En 2016, il présente « Wilson chante Montand », à nouveau sous la direction de Bruno Fontaine, un spectacle (capté par France TV, et enregistré chez Sony Classics) qui fera l’objet d’une tournée en France en 2017, avant d’être présenté à Montréal et à New-York.
Depuis 2021, Lambert Wilson présente un concert symphonique, en compagnie du pianiste et arrangeur Bruno Fontaine, autour de l’œuvre du compositeur allemand Kurt Weill.
Lambert Wilson a aussi participé en qualité de récitant à de nombreux spectacles mêlant textes et musiques (Pierre et le Loup, L’Histoire du Soldat, Lélio, Manfred, Orphée, La Danse des Morts, Oedipus Rex, Le Roi David, entre autres), sous la baguette de M. Rostropovitch, S.Ozawa, M.Corboz, F.Welser-Most, M.Janowski, G.Prêtre, K. Masur, J.Pons, V.Guergiev, T.Sokhiev,…
Il collabore régulèrement pour des concerts-lectures avec Roger Muraro, Jean-Philippe Collard et Augustin Dumay, ainsi que Michel Dalberto et Philippe Cassard.
Beatrice Berrut
La pianiste et compositrice suisse Béatrice Berrut a été qualifiée par l’Irish Times d’« artiste qui se révèle dans de multiples couches de génie et de beauté » et de « remarquable musicienne dans toutes les catégories ».
Elle naît en 1985 et grandit à Monthey.

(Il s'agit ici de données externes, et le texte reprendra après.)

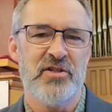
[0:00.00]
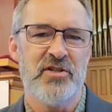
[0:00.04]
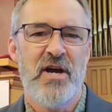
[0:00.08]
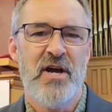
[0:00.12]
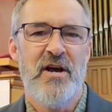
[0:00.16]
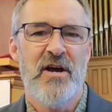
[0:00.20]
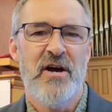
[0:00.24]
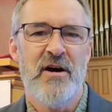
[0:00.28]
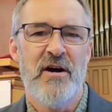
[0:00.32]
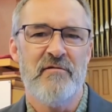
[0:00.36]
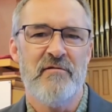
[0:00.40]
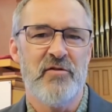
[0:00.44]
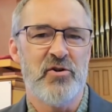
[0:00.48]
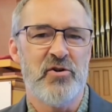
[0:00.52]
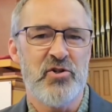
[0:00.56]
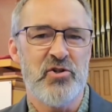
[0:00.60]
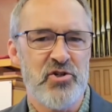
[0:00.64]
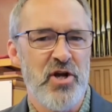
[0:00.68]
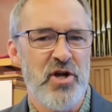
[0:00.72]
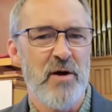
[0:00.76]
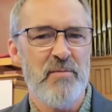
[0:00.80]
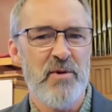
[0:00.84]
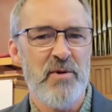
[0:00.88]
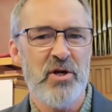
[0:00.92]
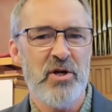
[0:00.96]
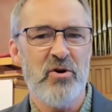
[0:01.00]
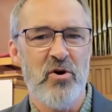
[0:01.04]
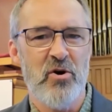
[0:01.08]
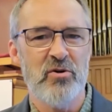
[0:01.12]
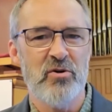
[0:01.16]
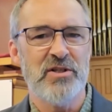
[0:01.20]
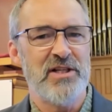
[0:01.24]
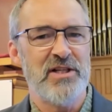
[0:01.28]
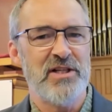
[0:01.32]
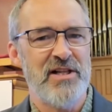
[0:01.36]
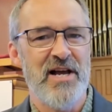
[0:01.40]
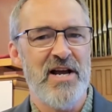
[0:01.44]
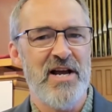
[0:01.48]
of your stomach only
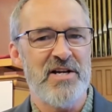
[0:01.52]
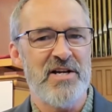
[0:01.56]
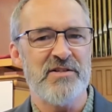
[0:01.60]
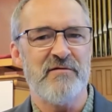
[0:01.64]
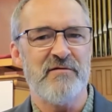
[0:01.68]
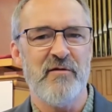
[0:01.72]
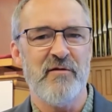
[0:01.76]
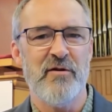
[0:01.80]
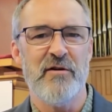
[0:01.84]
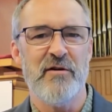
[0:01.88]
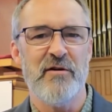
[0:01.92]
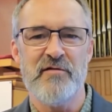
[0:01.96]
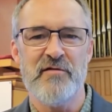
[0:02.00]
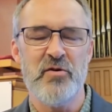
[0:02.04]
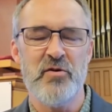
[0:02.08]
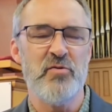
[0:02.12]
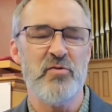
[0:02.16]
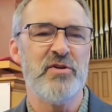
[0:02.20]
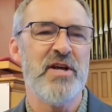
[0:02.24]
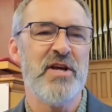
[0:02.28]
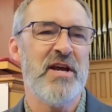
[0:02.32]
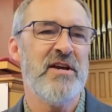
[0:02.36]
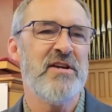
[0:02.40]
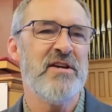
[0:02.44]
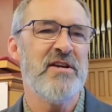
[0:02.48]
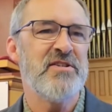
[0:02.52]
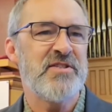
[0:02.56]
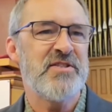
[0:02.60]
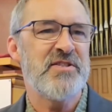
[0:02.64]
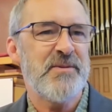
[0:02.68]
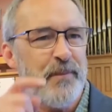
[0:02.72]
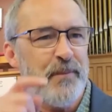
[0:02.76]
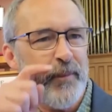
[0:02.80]
last for a few days.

Ses études la mènent au Conservatoire de Lausanne, puis à la Fondation Heinrich Neuhaus de Zurich. Elle se perfectionne par la suite à la Hochschule für Musik Hanns Eisler de Berlin et à la Royal Irish Academy of Music de Dublin avec John O’Conor, élève de Wilhelm Kempff.

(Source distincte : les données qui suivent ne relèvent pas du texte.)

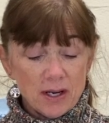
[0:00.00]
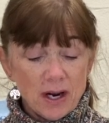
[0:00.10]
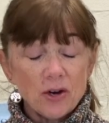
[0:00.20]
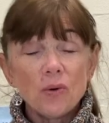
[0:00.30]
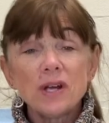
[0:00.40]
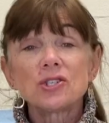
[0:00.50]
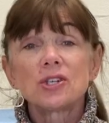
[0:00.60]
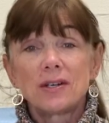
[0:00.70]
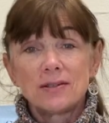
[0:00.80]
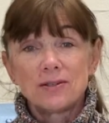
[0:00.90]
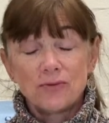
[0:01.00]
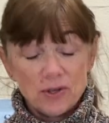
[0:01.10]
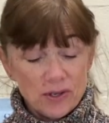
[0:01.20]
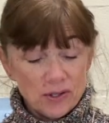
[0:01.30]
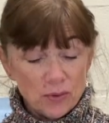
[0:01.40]
Our questions for
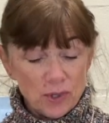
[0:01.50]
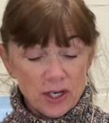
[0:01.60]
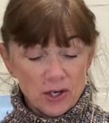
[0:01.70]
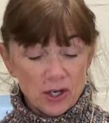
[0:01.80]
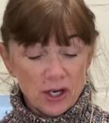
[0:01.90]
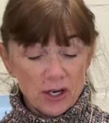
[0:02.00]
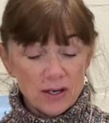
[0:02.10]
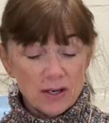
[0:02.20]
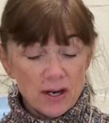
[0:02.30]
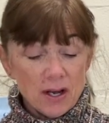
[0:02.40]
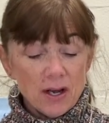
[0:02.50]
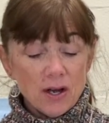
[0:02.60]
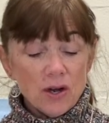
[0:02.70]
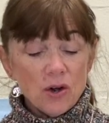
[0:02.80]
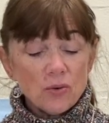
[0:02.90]
this week are,
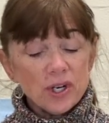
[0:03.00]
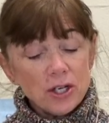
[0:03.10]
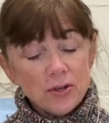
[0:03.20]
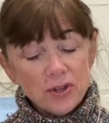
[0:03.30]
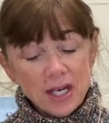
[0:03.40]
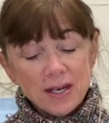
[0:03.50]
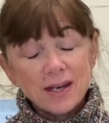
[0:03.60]
what do you think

Elle se rattache à la tradition de l’école russe de piano de Heinrich Neuhaus, s’étant formée auprès de Galina Iwanzowa à Berlin, d’Esther Yellin à Zurich et de Brigitte Engerer à Paris. Elle a été influencée dans son développement artistique par ses rencontres avec Menahem Pressler, Leon Fleisher, Miriam Fried et György Sándor, élève de Béla Bartók.

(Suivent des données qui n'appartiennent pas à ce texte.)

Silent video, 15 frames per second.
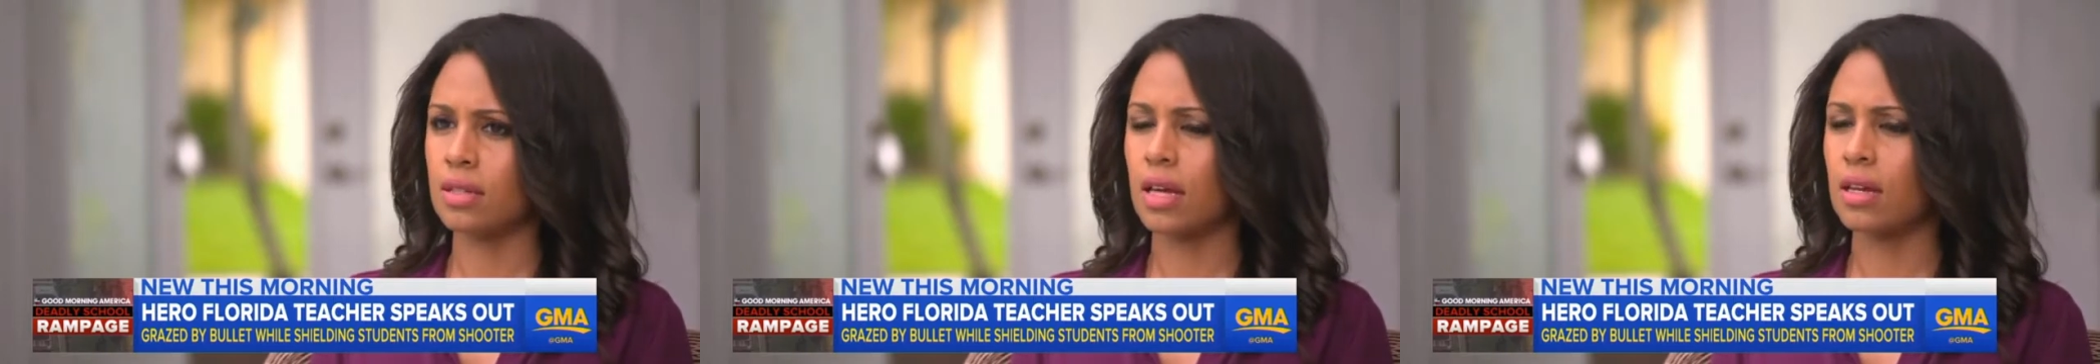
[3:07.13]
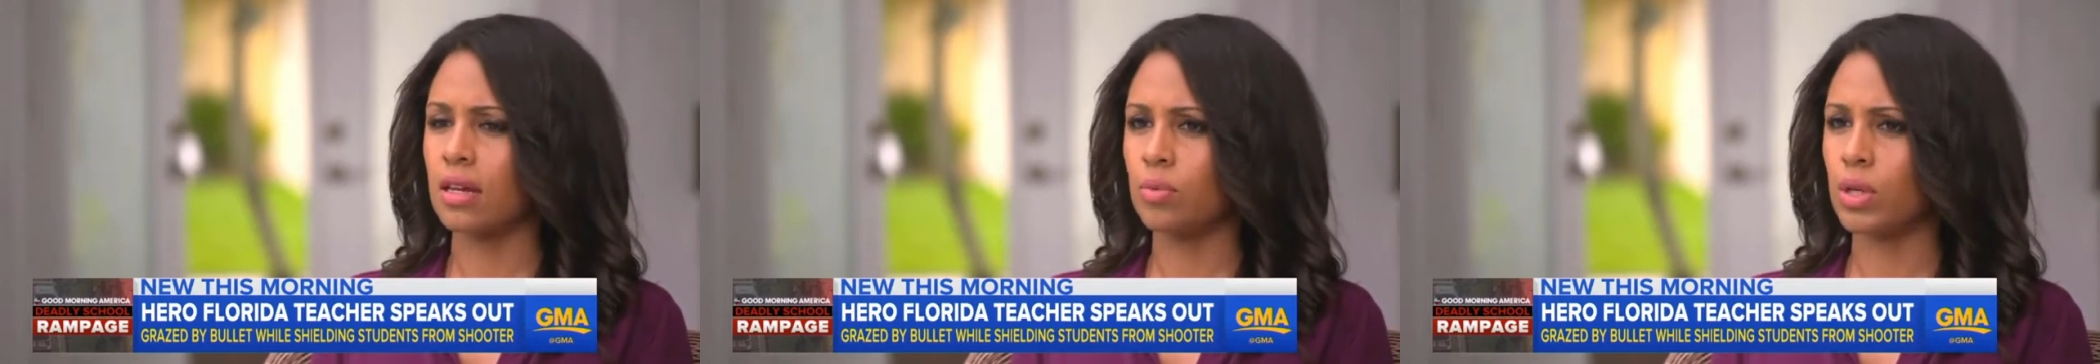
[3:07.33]

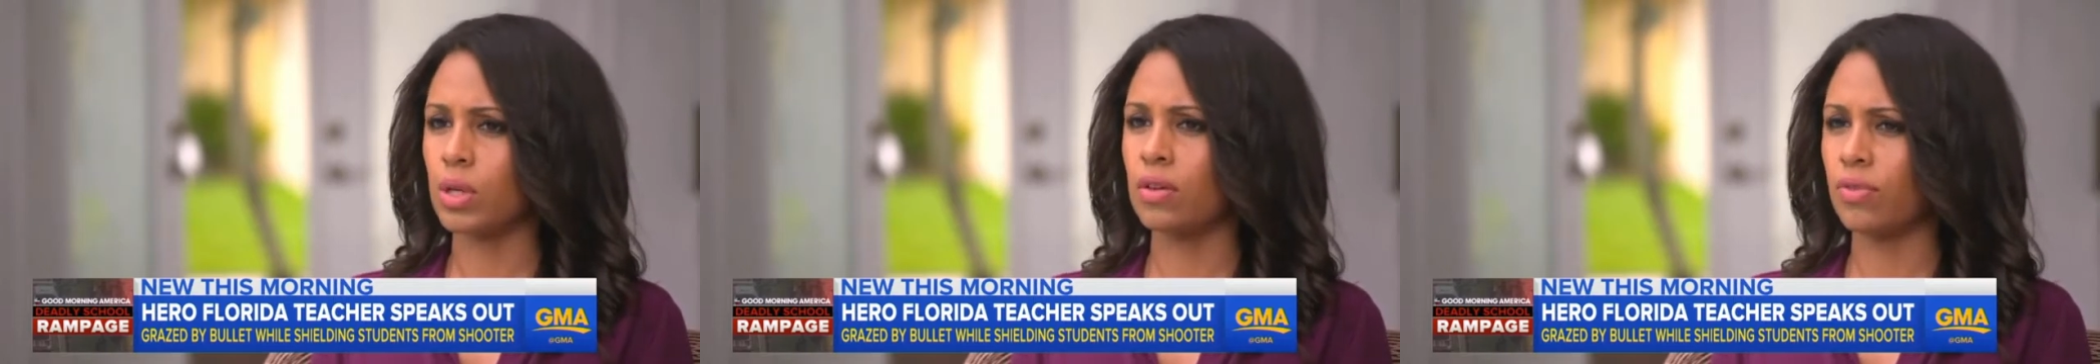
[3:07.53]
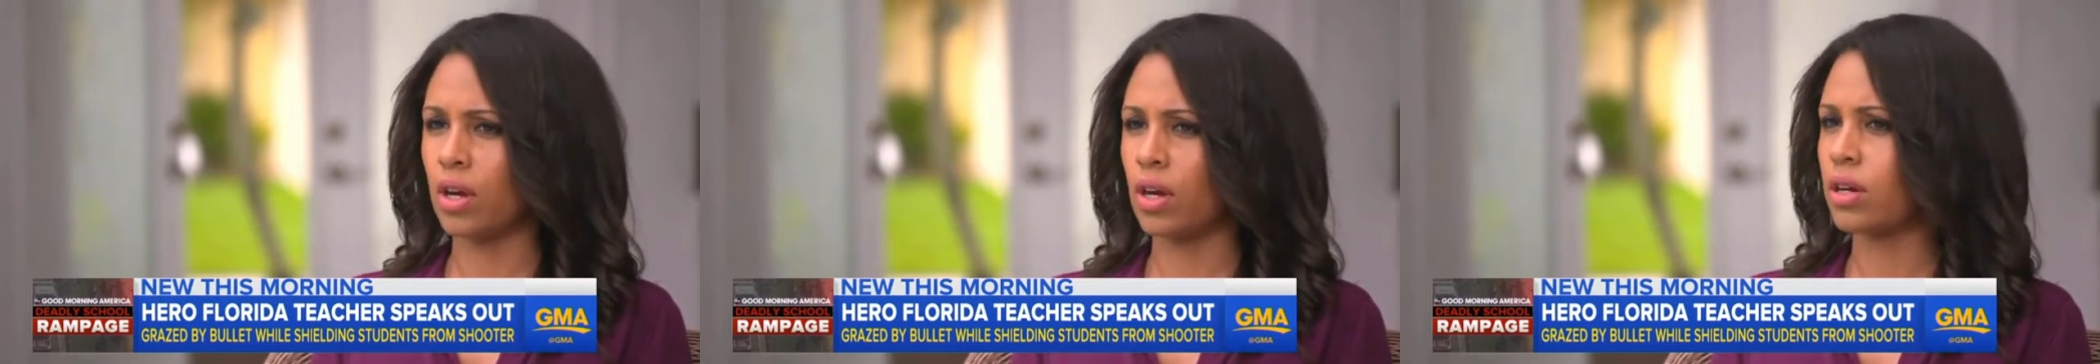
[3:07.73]
and it
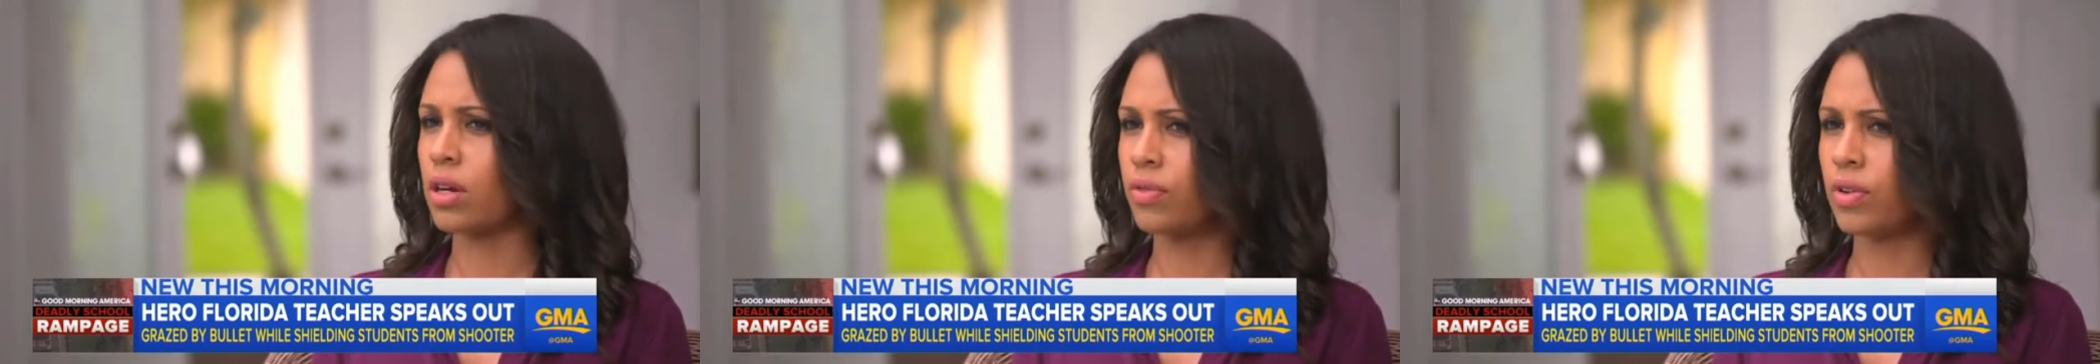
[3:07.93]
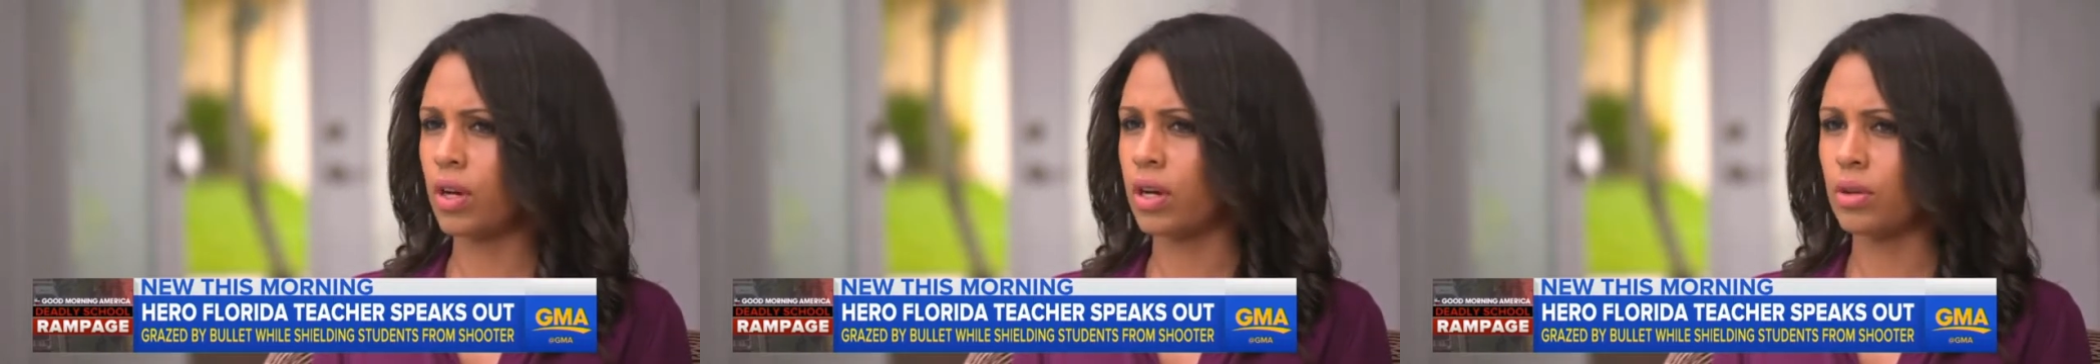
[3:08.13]
being very,
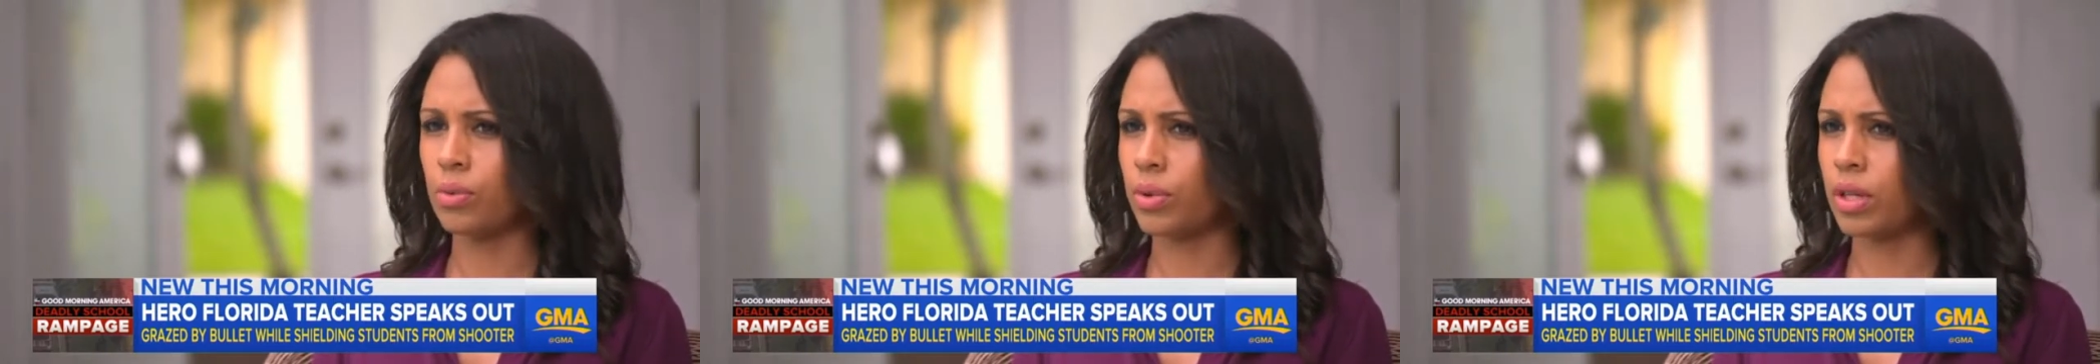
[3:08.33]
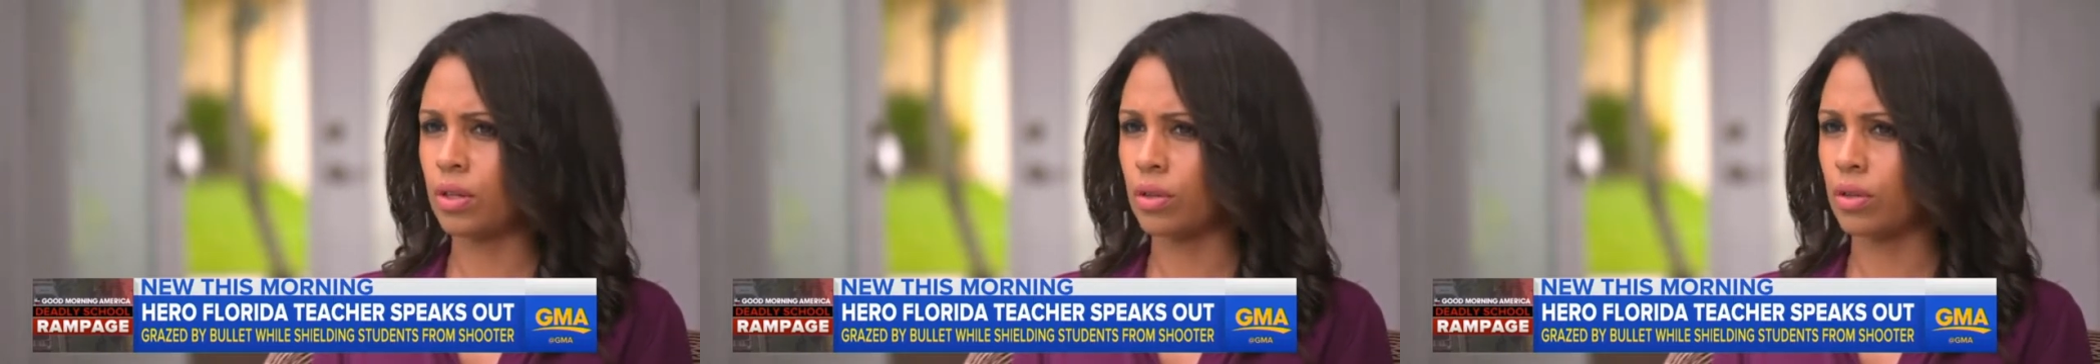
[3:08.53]
very
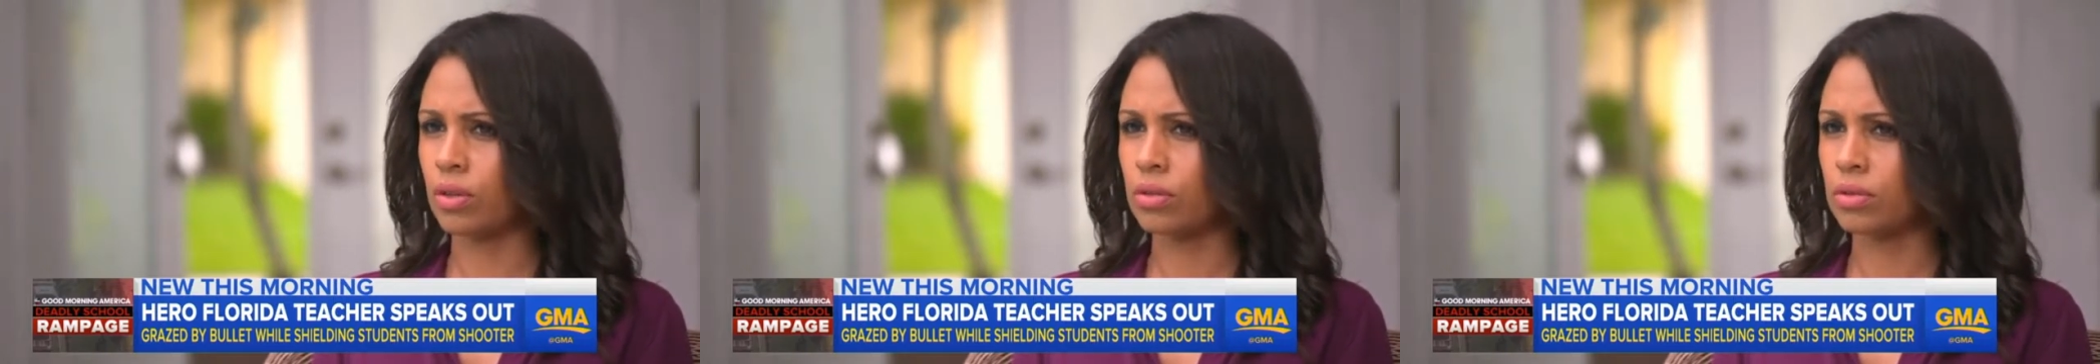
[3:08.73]
real?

Elle s’est produite sur de grandes scènes européennes avec des orchestres tels que l’English Chamber Orchestra dans une tournée Mozart passant entre autres par le Cadogan Hall de Londres et le Victoria Hall de Genève, et la radio allemande NDR au Hannover Staatsoper avec le Niedersächsisches Staatsorchester sous la direction de Mario Venzago.
Elle a donné des récitals présentant ses propres transcriptions des symphonies de Mahler dans des salles célèbres telles que Konzerthaus de Vienne ou le Wigmore Hall de Londres.
Le Monde en témoigne ainsi : « son traitement des symphonies de Gustav Mahler consiste à transformer l’or solide de l’orchestre en or liquide du piano ».
Compositrice, n’hésitant pas à collaborer avec d’autres types d’art, Beatrice Berrut est artiste Bösendorfer depuis 2013.